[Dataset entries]
++++++++++++++++++++

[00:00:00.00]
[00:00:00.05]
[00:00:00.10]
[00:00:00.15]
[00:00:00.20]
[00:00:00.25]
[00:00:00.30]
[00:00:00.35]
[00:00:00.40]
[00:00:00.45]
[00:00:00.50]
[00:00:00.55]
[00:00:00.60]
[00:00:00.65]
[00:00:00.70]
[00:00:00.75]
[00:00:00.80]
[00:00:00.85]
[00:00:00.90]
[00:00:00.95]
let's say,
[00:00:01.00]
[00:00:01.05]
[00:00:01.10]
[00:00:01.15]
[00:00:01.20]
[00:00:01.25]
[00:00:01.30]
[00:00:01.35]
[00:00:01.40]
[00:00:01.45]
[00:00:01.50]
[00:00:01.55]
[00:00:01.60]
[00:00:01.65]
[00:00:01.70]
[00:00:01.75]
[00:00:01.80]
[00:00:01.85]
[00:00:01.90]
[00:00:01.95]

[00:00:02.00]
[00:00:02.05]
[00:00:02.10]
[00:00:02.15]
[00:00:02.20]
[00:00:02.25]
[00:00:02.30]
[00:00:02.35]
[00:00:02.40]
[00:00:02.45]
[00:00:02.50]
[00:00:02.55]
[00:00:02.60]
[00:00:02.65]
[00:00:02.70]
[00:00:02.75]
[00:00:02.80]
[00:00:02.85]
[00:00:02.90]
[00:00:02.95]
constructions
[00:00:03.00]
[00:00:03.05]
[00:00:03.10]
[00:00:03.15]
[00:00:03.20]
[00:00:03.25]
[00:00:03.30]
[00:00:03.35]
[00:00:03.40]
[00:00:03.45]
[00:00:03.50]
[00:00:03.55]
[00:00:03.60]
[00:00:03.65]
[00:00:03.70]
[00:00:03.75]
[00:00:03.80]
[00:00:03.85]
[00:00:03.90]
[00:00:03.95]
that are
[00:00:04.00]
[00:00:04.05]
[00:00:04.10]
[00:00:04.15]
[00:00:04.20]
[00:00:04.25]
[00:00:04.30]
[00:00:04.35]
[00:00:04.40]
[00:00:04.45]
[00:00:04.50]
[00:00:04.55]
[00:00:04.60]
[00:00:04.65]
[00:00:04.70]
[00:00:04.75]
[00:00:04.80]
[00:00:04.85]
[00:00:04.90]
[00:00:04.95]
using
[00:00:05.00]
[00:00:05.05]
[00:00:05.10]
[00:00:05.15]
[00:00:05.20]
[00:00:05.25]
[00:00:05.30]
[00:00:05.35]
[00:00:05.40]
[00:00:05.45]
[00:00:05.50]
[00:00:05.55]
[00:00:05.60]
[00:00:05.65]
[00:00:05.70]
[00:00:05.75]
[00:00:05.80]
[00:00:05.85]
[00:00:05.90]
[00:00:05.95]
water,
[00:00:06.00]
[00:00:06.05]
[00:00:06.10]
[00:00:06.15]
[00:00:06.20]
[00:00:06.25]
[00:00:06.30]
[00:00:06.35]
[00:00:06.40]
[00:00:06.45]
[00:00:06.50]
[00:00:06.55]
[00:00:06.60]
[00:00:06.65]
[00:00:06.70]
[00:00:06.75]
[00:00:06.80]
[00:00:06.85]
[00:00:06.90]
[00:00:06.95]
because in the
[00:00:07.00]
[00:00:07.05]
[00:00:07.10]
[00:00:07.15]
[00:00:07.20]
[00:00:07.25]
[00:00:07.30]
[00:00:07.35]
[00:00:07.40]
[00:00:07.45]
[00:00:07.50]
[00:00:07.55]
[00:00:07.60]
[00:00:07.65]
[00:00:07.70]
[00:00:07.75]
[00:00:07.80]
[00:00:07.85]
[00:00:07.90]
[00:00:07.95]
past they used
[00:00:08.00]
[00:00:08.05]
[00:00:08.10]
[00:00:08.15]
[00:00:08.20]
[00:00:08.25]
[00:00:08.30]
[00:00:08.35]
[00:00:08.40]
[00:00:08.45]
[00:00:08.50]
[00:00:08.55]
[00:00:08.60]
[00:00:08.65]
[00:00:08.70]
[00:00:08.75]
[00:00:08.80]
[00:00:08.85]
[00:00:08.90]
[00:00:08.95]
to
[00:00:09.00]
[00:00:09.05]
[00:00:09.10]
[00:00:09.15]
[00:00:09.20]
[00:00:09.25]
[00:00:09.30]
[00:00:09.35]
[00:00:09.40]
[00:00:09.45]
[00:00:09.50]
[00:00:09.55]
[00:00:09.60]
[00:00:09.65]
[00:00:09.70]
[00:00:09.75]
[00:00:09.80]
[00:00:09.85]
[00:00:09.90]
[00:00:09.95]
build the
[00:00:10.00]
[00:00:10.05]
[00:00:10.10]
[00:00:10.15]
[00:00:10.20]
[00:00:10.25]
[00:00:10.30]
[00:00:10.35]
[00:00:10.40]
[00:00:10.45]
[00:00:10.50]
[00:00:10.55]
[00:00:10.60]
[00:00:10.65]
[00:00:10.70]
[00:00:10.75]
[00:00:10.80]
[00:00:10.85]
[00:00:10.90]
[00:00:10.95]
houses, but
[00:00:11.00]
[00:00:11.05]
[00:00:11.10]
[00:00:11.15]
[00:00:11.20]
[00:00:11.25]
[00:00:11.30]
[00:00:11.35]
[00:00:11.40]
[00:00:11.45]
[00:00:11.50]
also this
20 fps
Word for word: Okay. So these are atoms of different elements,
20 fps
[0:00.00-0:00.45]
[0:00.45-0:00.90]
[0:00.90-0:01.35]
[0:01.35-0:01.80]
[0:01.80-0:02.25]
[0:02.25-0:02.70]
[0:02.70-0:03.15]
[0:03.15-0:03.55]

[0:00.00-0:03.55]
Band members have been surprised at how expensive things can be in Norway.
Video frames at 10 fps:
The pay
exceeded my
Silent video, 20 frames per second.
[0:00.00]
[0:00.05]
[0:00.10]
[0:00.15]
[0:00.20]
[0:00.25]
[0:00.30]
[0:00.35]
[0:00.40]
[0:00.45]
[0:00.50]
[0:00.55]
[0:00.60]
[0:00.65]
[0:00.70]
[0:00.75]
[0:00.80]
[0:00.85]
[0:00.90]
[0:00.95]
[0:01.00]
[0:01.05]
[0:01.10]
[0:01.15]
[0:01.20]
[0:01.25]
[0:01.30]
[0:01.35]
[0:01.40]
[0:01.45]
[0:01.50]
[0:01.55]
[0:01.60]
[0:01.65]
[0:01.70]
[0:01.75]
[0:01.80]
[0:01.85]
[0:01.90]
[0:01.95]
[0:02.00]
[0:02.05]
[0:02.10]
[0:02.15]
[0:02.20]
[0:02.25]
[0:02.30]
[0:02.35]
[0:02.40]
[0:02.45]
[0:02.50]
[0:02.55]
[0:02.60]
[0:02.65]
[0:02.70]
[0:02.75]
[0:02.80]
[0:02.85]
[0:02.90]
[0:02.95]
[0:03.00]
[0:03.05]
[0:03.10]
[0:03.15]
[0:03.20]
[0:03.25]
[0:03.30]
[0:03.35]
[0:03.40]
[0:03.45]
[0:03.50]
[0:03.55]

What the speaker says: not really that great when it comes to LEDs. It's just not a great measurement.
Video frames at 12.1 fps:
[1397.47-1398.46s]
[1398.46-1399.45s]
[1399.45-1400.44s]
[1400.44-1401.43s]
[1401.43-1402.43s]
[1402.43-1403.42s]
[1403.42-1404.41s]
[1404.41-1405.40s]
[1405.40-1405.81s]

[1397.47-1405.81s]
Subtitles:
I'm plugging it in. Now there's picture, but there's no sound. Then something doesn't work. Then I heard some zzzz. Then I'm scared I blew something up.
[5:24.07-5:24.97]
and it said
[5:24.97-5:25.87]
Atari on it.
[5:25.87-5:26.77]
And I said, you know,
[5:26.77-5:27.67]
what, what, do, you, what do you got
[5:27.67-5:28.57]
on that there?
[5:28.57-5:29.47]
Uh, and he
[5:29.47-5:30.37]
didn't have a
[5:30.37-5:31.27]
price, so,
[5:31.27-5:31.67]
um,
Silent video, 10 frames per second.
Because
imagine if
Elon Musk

++++++++++++++++++++

▸ What is expected:
Beginning at the line with "[00:00:03.10]" and stopping after the line with "[00:00:10.15]", please write out every line of the data above exactly and nothing else.

▸ Answer below:
[00:00:03.10]
[00:00:03.15]
[00:00:03.20]
[00:00:03.25]
[00:00:03.30]
[00:00:03.35]
[00:00:03.40]
[00:00:03.45]
[00:00:03.50]
[00:00:03.55]
[00:00:03.60]
[00:00:03.65]
[00:00:03.70]
[00:00:03.75]
[00:00:03.80]
[00:00:03.85]
[00:00:03.90]
[00:00:03.95]
that are
[00:00:04.00]
[00:00:04.05]
[00:00:04.10]
[00:00:04.15]
[00:00:04.20]
[00:00:04.25]
[00:00:04.30]
[00:00:04.35]
[00:00:04.40]
[00:00:04.45]
[00:00:04.50]
[00:00:04.55]
[00:00:04.60]
[00:00:04.65]
[00:00:04.70]
[00:00:04.75]
[00:00:04.80]
[00:00:04.85]
[00:00:04.90]
[00:00:04.95]
using
[00:00:05.00]
[00:00:05.05]
[00:00:05.10]
[00:00:05.15]
[00:00:05.20]
[00:00:05.25]
[00:00:05.30]
[00:00:05.35]
[00:00:05.40]
[00:00:05.45]
[00:00:05.50]
[00:00:05.55]
[00:00:05.60]
[00:00:05.65]
[00:00:05.70]
[00:00:05.75]
[00:00:05.80]
[00:00:05.85]
[00:00:05.90]
[00:00:05.95]
water,
[00:00:06.00]
[00:00:06.05]
[00:00:06.10]
[00:00:06.15]
[00:00:06.20]
[00:00:06.25]
[00:00:06.30]
[00:00:06.35]
[00:00:06.40]
[00:00:06.45]
[00:00:06.50]
[00:00:06.55]
[00:00:06.60]
[00:00:06.65]
[00:00:06.70]
[00:00:06.75]
[00:00:06.80]
[00:00:06.85]
[00:00:06.90]
[00:00:06.95]
because in the
[00:00:07.00]
[00:00:07.05]
[00:00:07.10]
[00:00:07.15]
[00:00:07.20]
[00:00:07.25]
[00:00:07.30]
[00:00:07.35]
[00:00:07.40]
[00:00:07.45]
[00:00:07.50]
[00:00:07.55]
[00:00:07.60]
[00:00:07.65]
[00:00:07.70]
[00:00:07.75]
[00:00:07.80]
[00:00:07.85]
[00:00:07.90]
[00:00:07.95]
past they used
[00:00:08.00]
[00:00:08.05]
[00:00:08.10]
[00:00:08.15]
[00:00:08.20]
[00:00:08.25]
[00:00:08.30]
[00:00:08.35]
[00:00:08.40]
[00:00:08.45]
[00:00:08.50]
[00:00:08.55]
[00:00:08.60]
[00:00:08.65]
[00:00:08.70]
[00:00:08.75]
[00:00:08.80]
[00:00:08.85]
[00:00:08.90]
[00:00:08.95]
to
[00:00:09.00]
[00:00:09.05]
[00:00:09.10]
[00:00:09.15]
[00:00:09.20]
[00:00:09.25]
[00:00:09.30]
[00:00:09.35]
[00:00:09.40]
[00:00:09.45]
[00:00:09.50]
[00:00:09.55]
[00:00:09.60]
[00:00:09.65]
[00:00:09.70]
[00:00:09.75]
[00:00:09.80]
[00:00:09.85]
[00:00:09.90]
[00:00:09.95]
build the
[00:00:10.00]
[00:00:10.05]
[00:00:10.10]
[00:00:10.15]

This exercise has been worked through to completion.